Disclosure: I worked for the Lamont campaign doing web design and production and some writing for the official blog (from 9/5/06 to 11/07/06).

Wednesday, September 27, 2006



A day after his "major" address on Iraq, it was back to "stay the course" with Sen. Lieberman, glad-handing the Iraqi president, refusing to put any pressure him, and claiming "progress" was being made.

From the front page of the Courant, this wasn't the headline he wanted to see (pdf of front page here):

Getting Not So Tough

A day after saying in a major campaign speech that "we must get tougher with the Iraqi political leadership," Sen. Joseph I. Lieberman met Tuesday with Iraq's president and had a pleasant conversation that ended with the two men agreeing progress is being made....
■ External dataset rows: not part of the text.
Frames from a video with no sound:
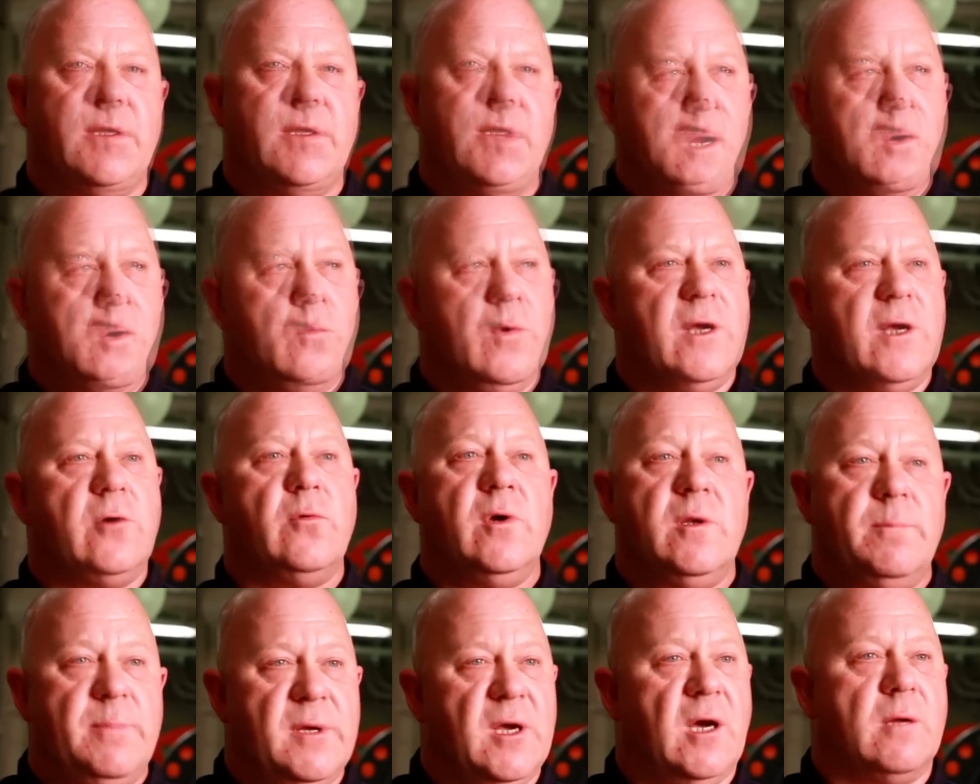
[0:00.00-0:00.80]
One week
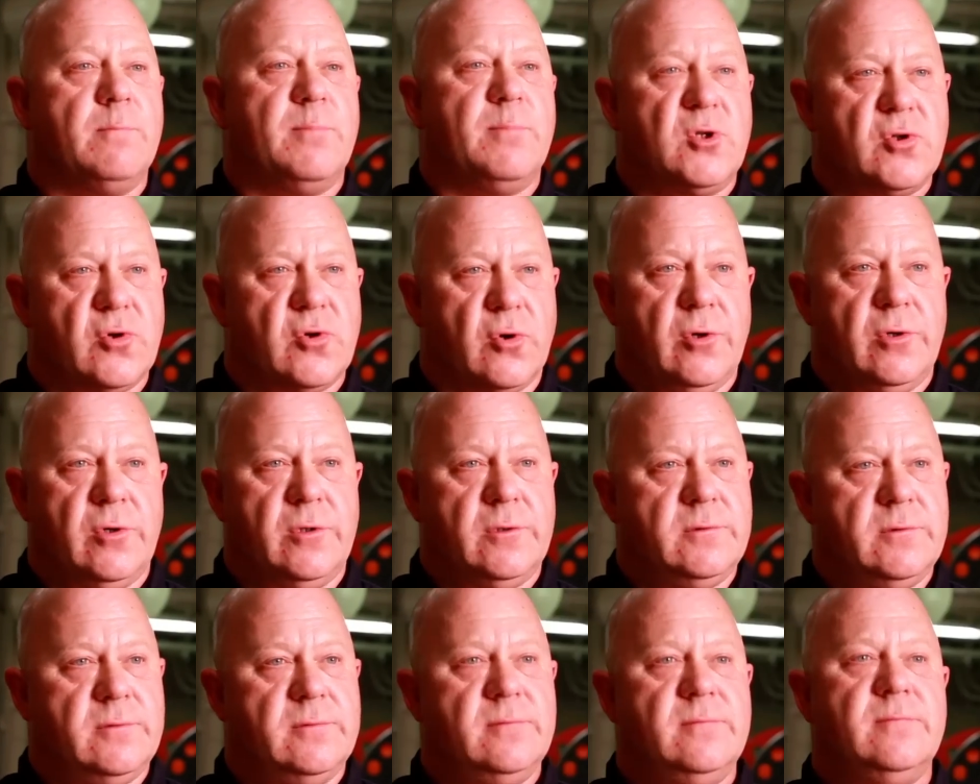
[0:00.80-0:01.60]
we'd be on
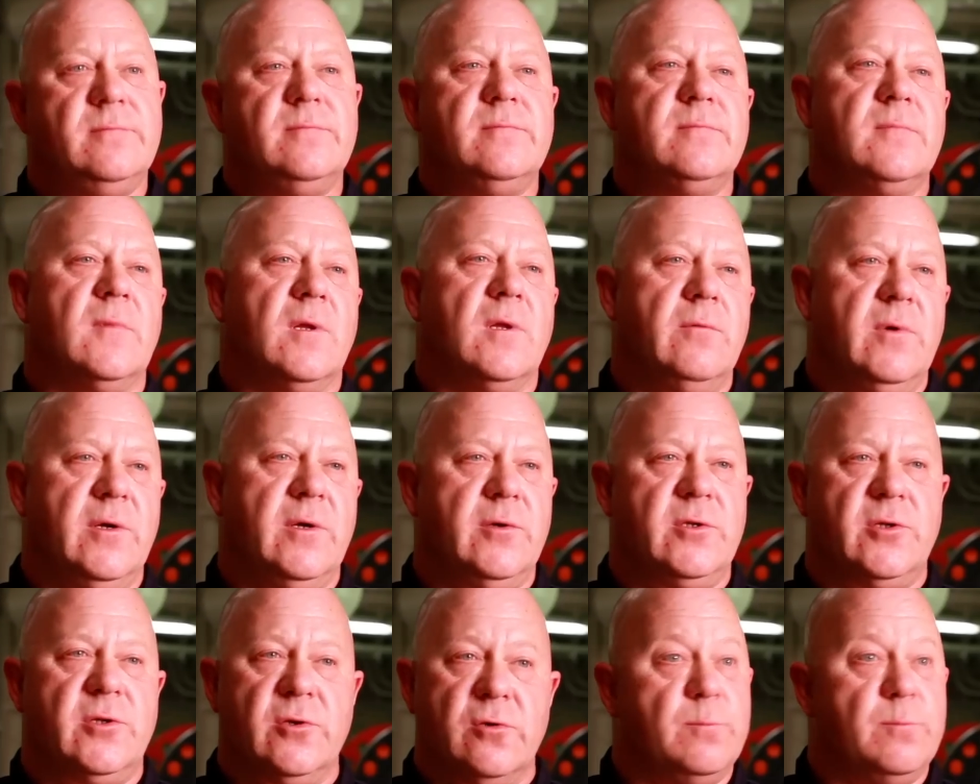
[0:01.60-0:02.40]
patrol,
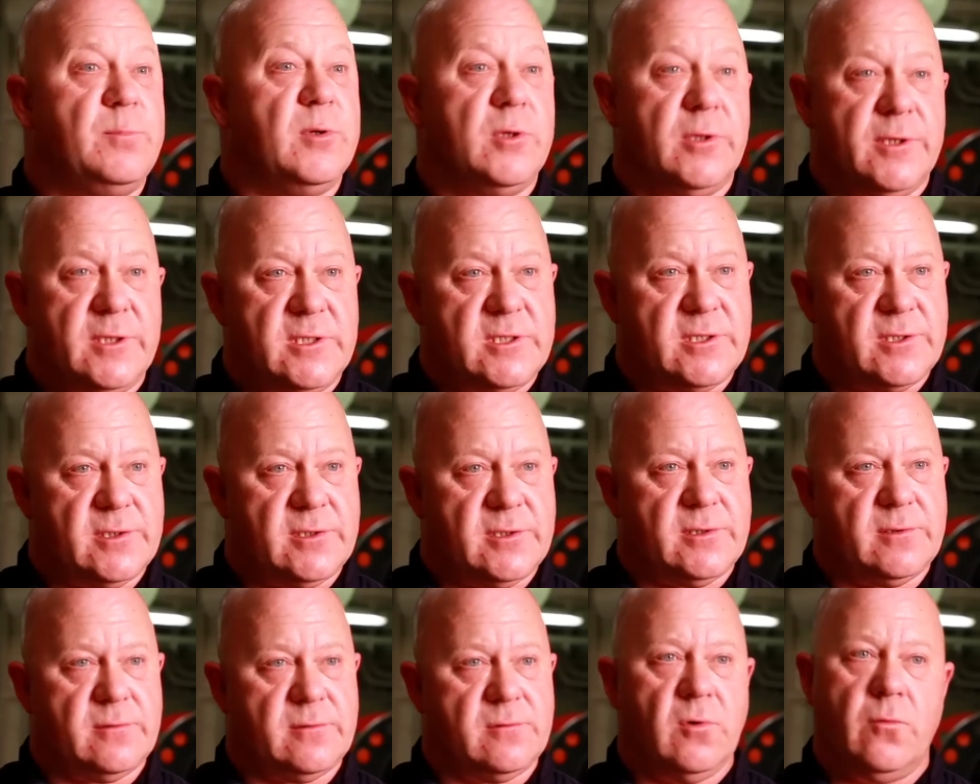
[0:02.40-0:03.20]
we'd do
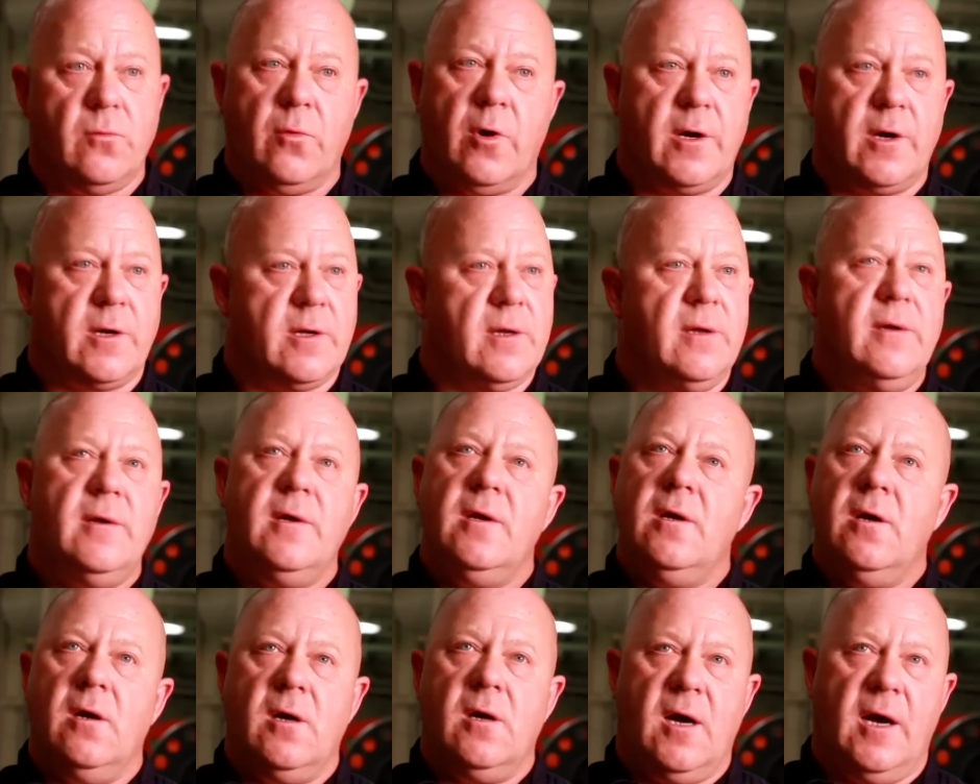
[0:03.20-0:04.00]
police work,
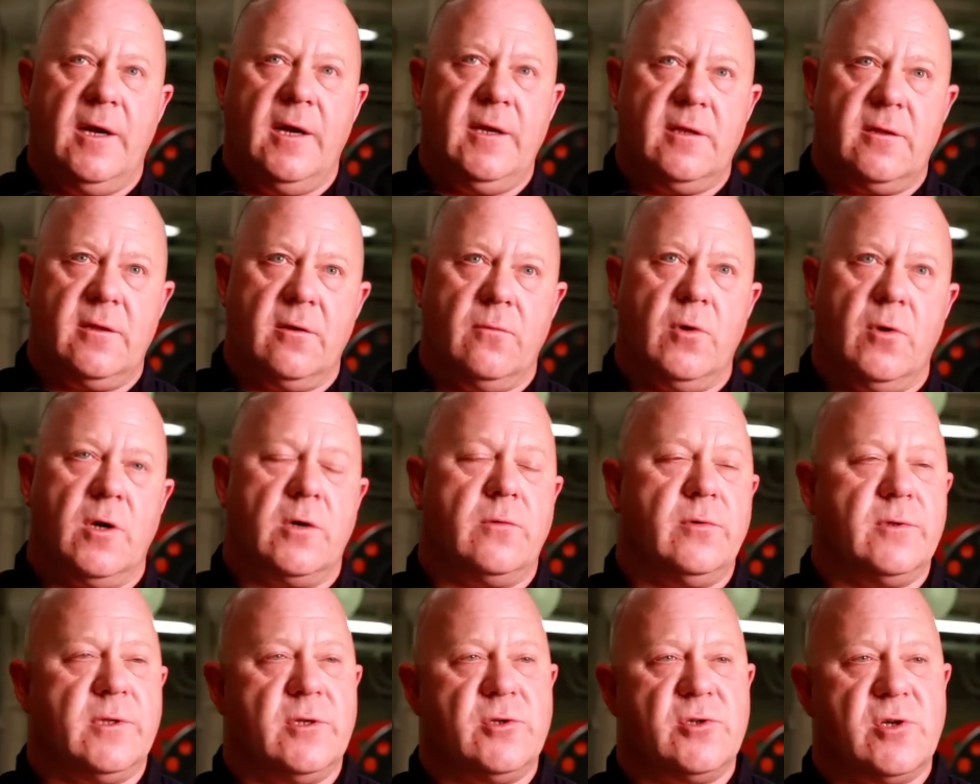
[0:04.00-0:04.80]
I'd either
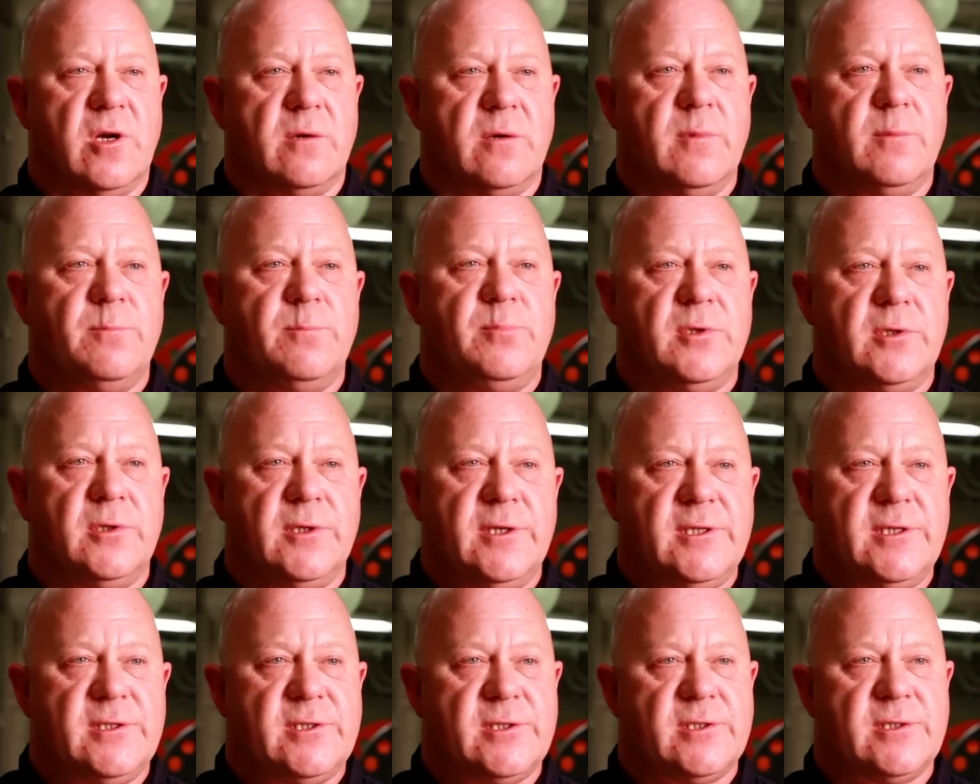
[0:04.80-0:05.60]
work with the German
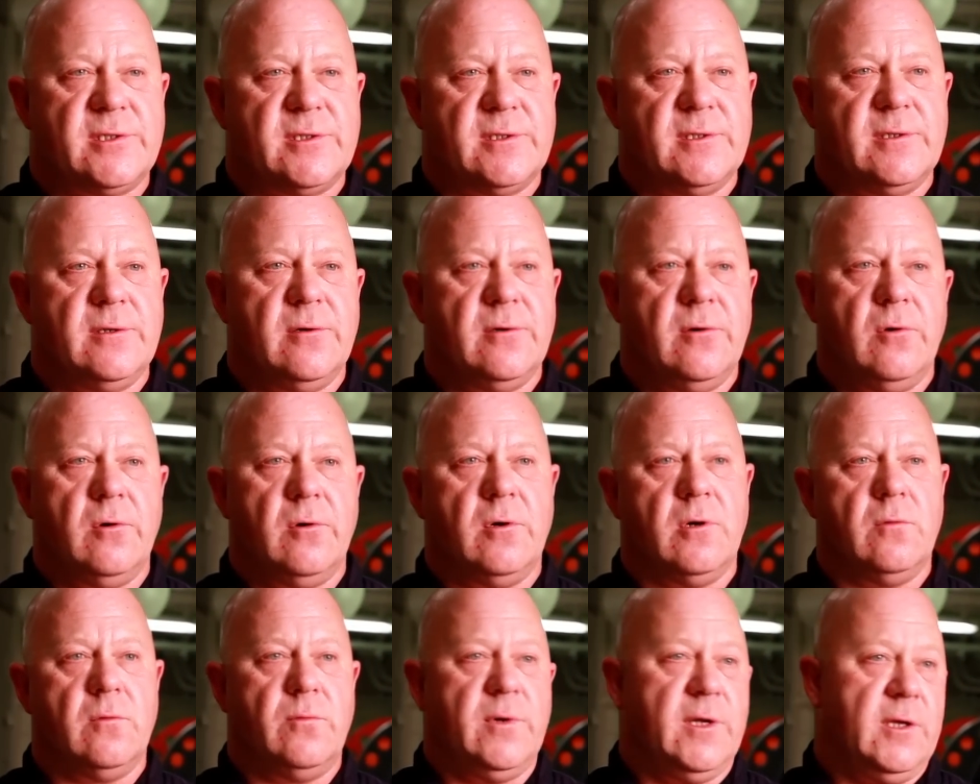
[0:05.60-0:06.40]
police
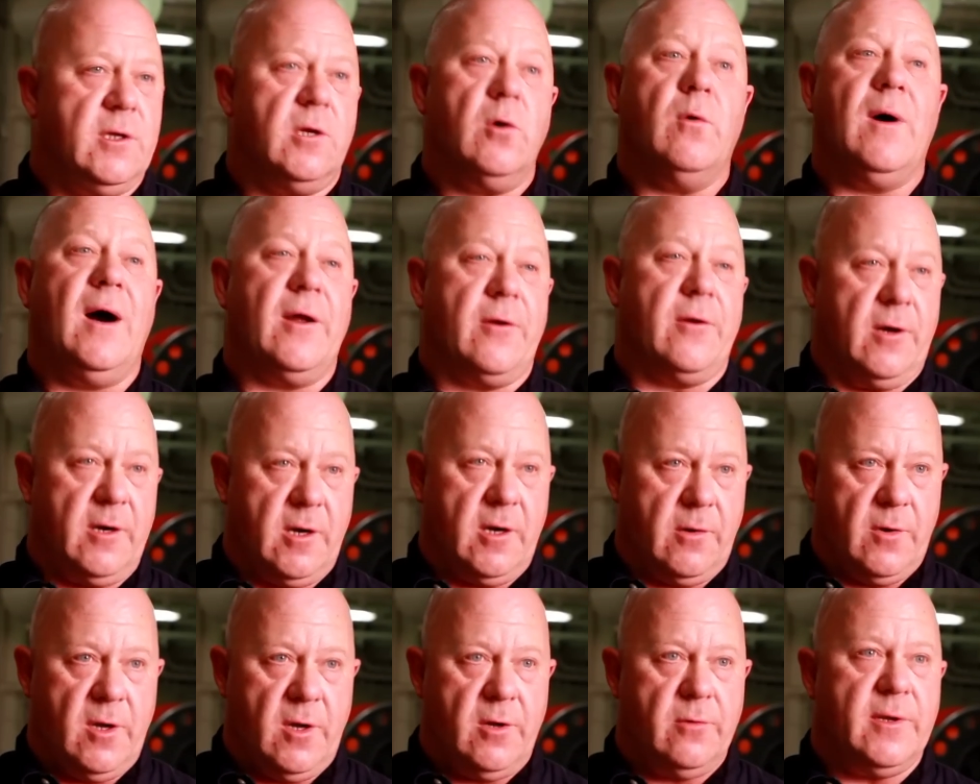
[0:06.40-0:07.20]
or we'd go out on
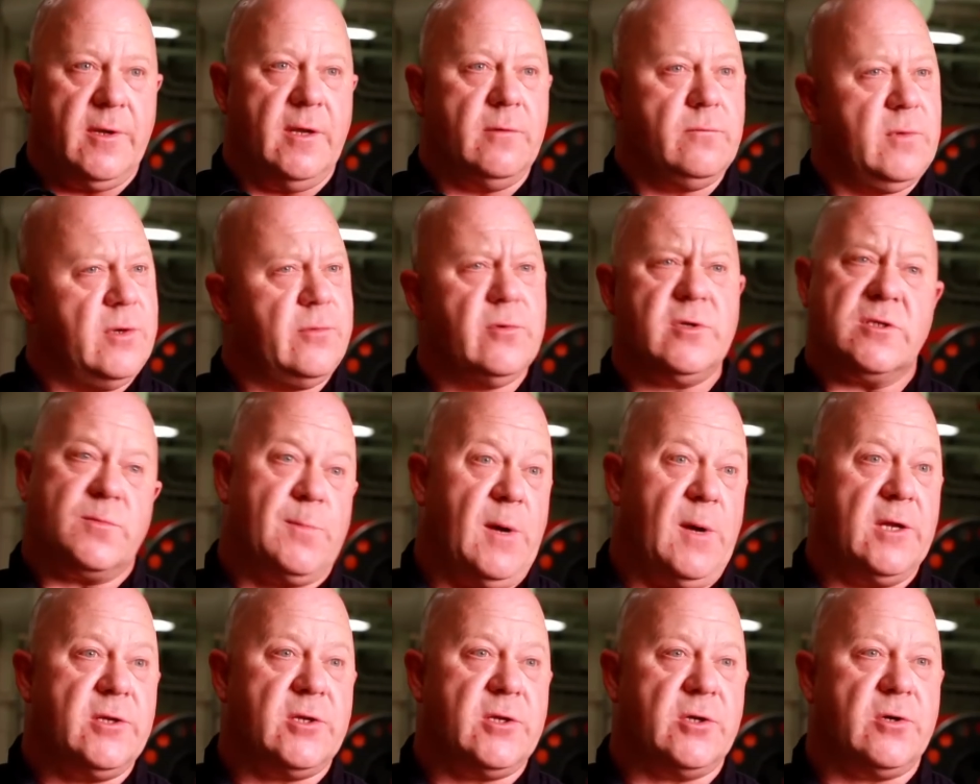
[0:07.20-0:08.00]
our own and we'd respond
Asked if he followed through on Monday's "get tough" message, Lieberman said, "This is a question of allies working together. With a friend, you don't essentially put a gun to their head."...

"If anyone asks what progress has been made in Iraq as a result of American involvement, look at this man," Lieberman said. "He has taken the place of Saddam Hussein."

Not every Senator agreed. Like, say, Sen. Clinton (D-NY):

Not all senators were so encouraged after meeting with Talabani. Sen. Hillary Rodham Clinton, D-N.Y., who attended the meeting, afterward sharply criticized U.S. policies and cited a lack of progress.

"The writing is on the wall and it doesn't say, `Mission accomplished,"' Clinton said.

And, of course, Sen. Kerry (D-MA):

"We don't need misleading speeches. We don't need slogans. We need leaders who will tell it straight and stand up to this administration and say it's time to change course. Ned Lamont is providing that kind of leadership," Kerry said.

Sen. Lieberman put forward no specifics and even went back to claiming there were "terrorists in Iraq" before the war started:

At the Capitol, though, Lieberman would not specifically define what he meant by rejecting an open-ended commitment, saying his own goal "is not as neat as a deadline but a deadline is a deadly and disastrous alternative."...

Even the news about the National Intelligence Estimate, which found that the Iraq war had spread terrorism, did not deter Lieberman.

"Are there terrorists in Iraq? Of course there are. That's a reason we went in," he said. But he would not comment on the report itself, saying, "We don't know what it says. We have to see it."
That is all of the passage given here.